There is a new reading plan for those interested which will also be on the Oldfield Website but also it will be in the newsletter and at the back. All the gospel readings up until Christmas will be the readings for Sunday. If anyone wishes to read, please let me know, and I will invite you up. The list will be at the back. The readings are separated into two lists: The Deep Study, to think carefully about these readings each week, and I hope to comment on each passage either here on Sunday or on a YouTube video which will be shared with you all. It will only take a few minutes to read but longer to think about. The Light Study is for anyone wanting to read through all the Scriptures over the course of 4 years. Again, this is easy reading each week.
Each week the first readings are for deep study. Those in brackets for reading and ight study. The Sunday AM reading is the passage we are looking at that Sunday. This reading alone is subject to change depending on how quickly we go through each passage and whether it is I who is preaching.
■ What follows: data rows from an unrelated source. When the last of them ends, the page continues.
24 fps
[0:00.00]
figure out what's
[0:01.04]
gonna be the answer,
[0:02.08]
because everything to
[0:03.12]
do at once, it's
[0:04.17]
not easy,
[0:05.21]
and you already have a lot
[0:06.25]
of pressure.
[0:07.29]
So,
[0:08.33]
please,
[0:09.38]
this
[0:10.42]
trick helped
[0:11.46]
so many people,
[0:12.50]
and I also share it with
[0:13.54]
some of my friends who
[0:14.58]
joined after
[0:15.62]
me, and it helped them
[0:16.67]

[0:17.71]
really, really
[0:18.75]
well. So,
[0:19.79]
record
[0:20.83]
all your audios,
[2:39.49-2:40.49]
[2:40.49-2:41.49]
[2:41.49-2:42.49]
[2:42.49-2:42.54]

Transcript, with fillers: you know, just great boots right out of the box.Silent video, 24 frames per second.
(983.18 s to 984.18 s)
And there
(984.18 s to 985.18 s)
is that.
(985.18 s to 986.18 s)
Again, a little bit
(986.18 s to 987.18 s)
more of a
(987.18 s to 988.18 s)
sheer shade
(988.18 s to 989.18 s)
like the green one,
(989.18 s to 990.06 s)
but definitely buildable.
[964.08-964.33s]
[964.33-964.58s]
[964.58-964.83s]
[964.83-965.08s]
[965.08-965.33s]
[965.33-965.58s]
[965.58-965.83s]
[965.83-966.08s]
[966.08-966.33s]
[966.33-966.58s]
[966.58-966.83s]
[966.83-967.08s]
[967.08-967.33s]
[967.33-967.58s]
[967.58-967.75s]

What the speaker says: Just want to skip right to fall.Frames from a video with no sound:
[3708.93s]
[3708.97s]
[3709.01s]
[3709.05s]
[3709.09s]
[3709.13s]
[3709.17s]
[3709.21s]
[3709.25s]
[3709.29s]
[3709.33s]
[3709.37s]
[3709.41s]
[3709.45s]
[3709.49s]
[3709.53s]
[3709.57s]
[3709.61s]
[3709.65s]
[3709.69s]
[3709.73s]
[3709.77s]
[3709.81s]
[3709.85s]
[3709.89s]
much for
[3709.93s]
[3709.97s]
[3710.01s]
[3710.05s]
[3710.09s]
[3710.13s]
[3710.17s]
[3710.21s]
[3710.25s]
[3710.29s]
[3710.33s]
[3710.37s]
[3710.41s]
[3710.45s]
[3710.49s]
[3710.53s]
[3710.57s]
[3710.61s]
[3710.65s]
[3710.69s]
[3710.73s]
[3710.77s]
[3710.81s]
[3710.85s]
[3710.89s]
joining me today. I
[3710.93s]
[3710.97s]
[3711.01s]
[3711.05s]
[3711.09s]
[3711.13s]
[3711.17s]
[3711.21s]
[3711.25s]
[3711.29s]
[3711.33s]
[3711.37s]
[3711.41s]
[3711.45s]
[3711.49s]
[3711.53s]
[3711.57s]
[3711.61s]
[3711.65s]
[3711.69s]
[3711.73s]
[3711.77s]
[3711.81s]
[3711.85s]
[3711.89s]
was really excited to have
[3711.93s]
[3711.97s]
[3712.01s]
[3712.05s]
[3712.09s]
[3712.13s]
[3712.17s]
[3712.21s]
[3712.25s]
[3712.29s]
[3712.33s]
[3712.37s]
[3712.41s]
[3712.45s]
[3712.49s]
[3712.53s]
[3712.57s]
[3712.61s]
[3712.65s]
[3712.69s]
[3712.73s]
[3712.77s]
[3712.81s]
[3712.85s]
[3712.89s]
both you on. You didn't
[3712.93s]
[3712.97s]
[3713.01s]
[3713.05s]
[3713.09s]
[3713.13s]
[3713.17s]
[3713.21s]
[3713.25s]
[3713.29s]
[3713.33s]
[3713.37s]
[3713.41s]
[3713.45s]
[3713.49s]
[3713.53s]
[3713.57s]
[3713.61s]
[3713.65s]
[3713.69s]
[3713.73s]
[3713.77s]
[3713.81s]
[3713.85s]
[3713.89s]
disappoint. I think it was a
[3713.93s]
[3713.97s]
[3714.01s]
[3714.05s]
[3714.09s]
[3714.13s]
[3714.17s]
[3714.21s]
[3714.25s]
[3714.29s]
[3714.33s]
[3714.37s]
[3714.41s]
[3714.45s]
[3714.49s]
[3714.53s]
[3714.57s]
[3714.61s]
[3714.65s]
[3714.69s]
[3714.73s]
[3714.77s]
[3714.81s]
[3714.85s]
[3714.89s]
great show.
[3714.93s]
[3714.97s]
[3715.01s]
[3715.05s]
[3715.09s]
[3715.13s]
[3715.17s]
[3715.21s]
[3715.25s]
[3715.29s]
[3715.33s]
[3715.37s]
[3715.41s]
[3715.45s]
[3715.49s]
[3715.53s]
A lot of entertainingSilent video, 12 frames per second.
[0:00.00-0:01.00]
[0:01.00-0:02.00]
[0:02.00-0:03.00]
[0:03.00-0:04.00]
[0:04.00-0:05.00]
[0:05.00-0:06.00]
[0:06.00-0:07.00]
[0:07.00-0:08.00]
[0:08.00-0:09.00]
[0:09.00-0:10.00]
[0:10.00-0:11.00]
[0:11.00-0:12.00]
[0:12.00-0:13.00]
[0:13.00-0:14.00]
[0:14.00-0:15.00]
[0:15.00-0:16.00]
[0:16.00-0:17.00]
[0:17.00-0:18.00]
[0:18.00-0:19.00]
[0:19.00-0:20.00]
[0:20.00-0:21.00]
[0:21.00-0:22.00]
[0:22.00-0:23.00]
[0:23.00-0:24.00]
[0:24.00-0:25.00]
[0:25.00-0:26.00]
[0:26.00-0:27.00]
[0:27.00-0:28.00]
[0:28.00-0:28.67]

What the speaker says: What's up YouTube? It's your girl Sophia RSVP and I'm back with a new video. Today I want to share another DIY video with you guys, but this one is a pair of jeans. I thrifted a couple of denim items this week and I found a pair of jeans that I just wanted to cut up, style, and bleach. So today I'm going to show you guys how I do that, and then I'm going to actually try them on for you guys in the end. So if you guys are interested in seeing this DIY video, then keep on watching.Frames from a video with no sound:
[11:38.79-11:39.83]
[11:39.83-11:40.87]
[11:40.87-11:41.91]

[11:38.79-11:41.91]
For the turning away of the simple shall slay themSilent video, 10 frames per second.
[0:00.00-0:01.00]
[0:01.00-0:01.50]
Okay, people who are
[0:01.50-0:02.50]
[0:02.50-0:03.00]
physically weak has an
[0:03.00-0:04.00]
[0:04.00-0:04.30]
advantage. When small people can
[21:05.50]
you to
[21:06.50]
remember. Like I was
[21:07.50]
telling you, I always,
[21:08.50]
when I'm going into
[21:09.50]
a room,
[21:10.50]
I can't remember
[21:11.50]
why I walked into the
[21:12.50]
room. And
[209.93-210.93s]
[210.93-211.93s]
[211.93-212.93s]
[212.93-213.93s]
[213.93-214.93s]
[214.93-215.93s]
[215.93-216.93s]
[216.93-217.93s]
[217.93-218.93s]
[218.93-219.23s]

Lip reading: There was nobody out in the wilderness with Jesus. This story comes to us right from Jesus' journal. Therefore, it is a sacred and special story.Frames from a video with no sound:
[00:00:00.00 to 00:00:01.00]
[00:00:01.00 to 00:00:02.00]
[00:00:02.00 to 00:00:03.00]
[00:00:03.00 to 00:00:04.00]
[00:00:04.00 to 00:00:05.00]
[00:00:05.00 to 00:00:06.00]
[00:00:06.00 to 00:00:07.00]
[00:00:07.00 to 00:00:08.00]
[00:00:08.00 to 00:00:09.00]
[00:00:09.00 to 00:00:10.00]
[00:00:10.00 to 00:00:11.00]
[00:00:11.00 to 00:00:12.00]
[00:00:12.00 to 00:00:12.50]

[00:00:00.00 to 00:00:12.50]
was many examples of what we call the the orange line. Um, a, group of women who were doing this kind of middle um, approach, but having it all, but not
We are not in a rush. The reading of all the Scriptures will take approximately 4 years.
All readings will take about 20 minutes each week. Be prayerful as you read but pay careful attention to the first 4 readings and the Sunday morning one.
The Scriptures are reliable. Read them to grow. Study them to become mature. Hear them to know God’s voice. Do them to walk in faith and the Spirit.

You were the Word

Benediction

Colossians 3:16–17 ESV
16 Let the word of Christ dwell in you richly, teaching and admonishing one another in all wisdom, singing psalms and hymns and spiritual songs, with thankfulness in your hearts to God. 17 And whatever you do, in word or deed, do everything in the name of the Lord Jesus, giving thanks to God the Father through him.